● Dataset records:
BEGIN

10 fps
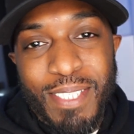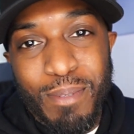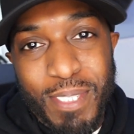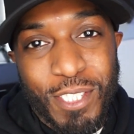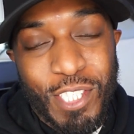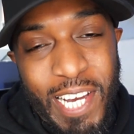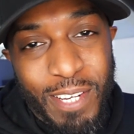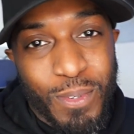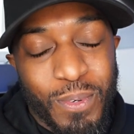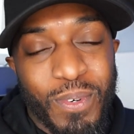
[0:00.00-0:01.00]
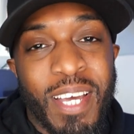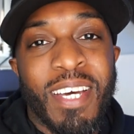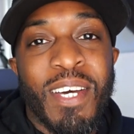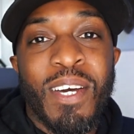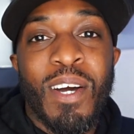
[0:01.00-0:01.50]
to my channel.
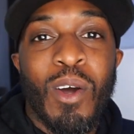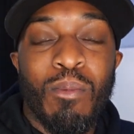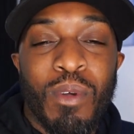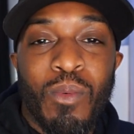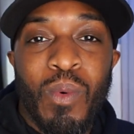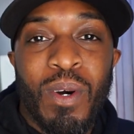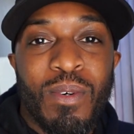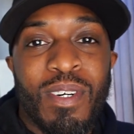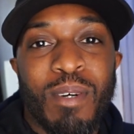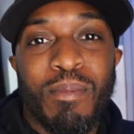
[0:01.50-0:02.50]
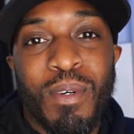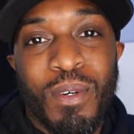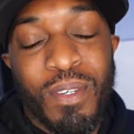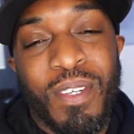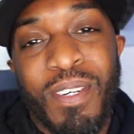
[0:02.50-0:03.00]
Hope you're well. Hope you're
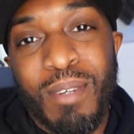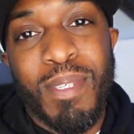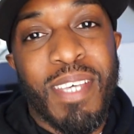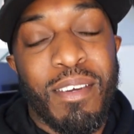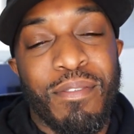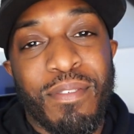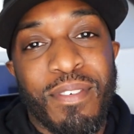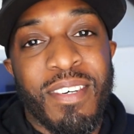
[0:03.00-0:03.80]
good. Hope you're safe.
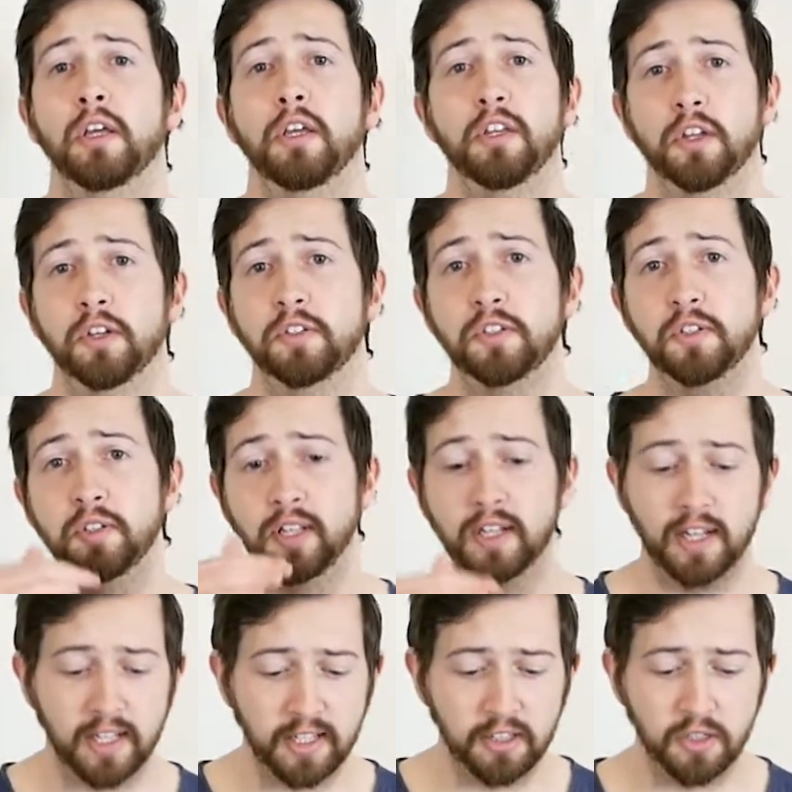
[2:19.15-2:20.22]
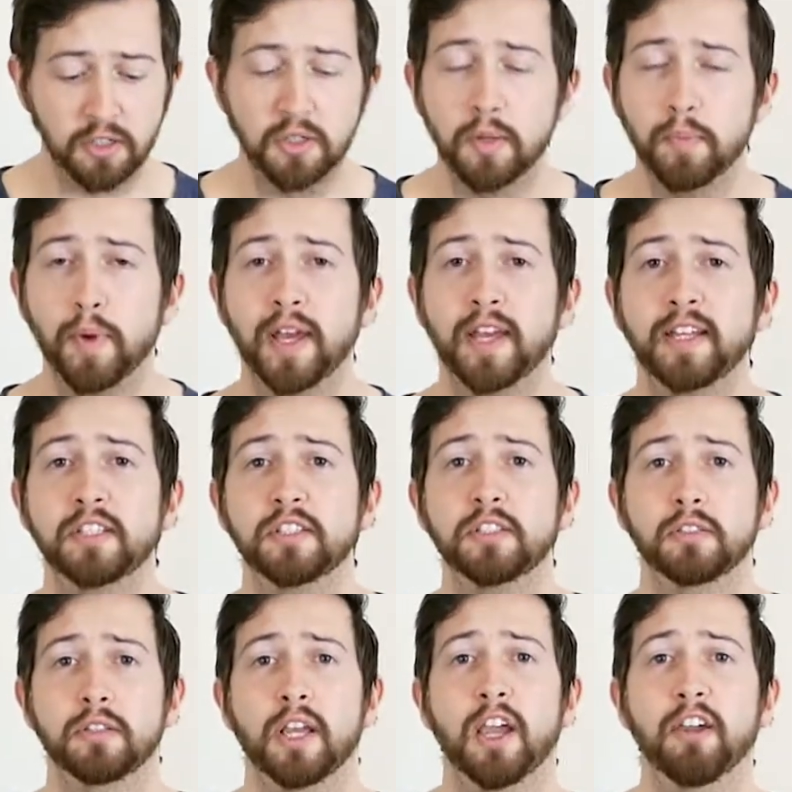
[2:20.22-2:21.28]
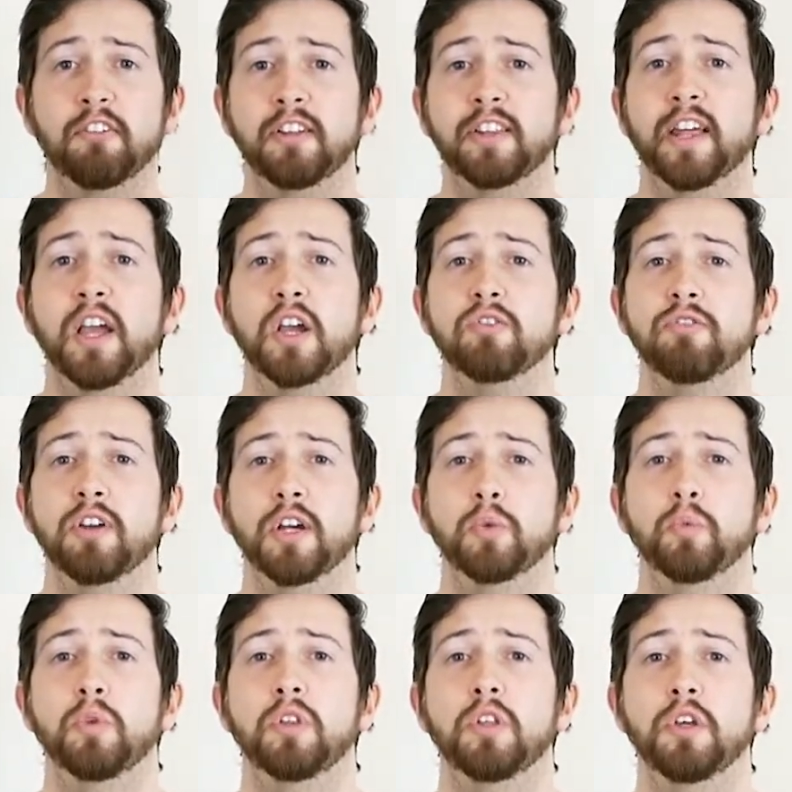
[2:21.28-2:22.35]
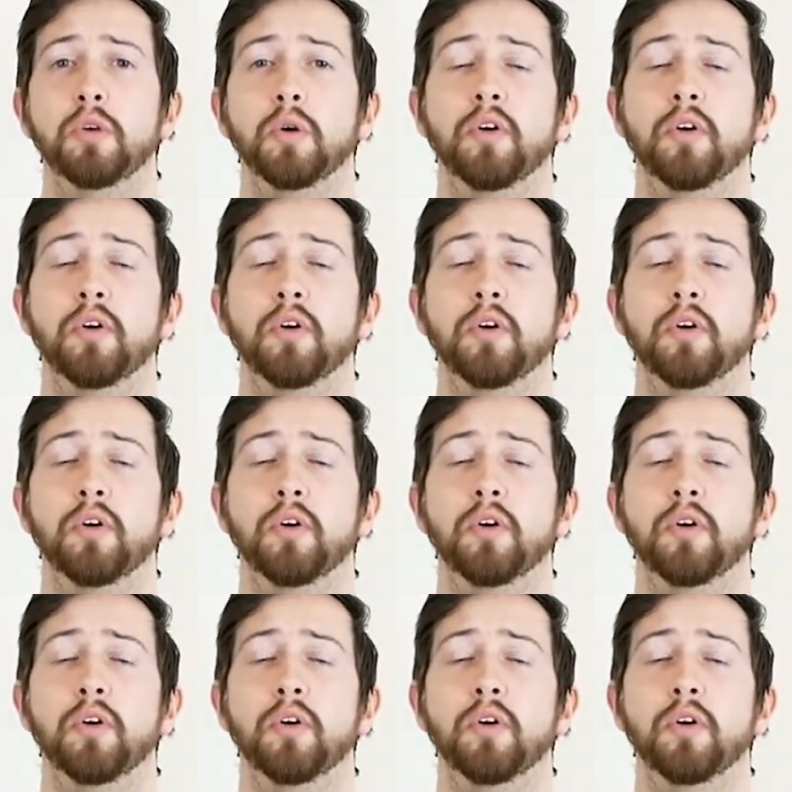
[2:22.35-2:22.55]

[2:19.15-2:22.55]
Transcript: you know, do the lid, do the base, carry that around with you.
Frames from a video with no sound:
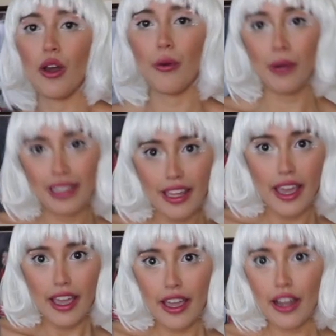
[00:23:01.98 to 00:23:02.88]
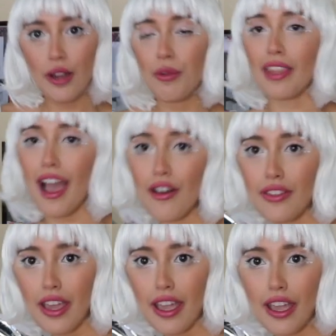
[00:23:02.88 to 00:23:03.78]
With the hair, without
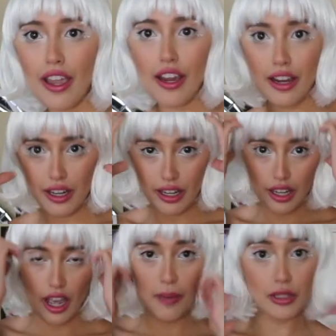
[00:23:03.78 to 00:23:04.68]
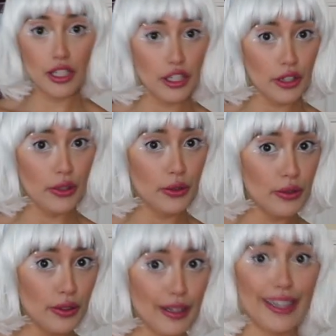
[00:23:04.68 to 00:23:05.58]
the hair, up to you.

END
BEGIN

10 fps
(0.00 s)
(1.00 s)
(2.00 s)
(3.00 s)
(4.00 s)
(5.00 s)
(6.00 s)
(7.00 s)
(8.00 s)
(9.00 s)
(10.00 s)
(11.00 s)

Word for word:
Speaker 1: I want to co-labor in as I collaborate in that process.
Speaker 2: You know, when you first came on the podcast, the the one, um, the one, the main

END
BEGIN

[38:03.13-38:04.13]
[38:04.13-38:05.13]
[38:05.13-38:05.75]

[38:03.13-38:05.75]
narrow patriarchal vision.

END

● Problem details:
Quote word for word only the lines above from the one containing "[0:01.50-0:02.50]" through the one containing "Transcript: you know, do". Pictures stay out of your copy.

● The answer:
[0:01.50-0:02.50]
[0:02.50-0:03.00]
Hope you're well. Hope you're
[0:03.00-0:03.80]
good. Hope you're safe.
[2:19.15-2:20.22]
[2:20.22-2:21.28]
[2:21.28-2:22.35]
[2:22.35-2:22.55]

[2:19.15-2:22.55]
Transcript: you know, do the lid, do the base, carry that around with you.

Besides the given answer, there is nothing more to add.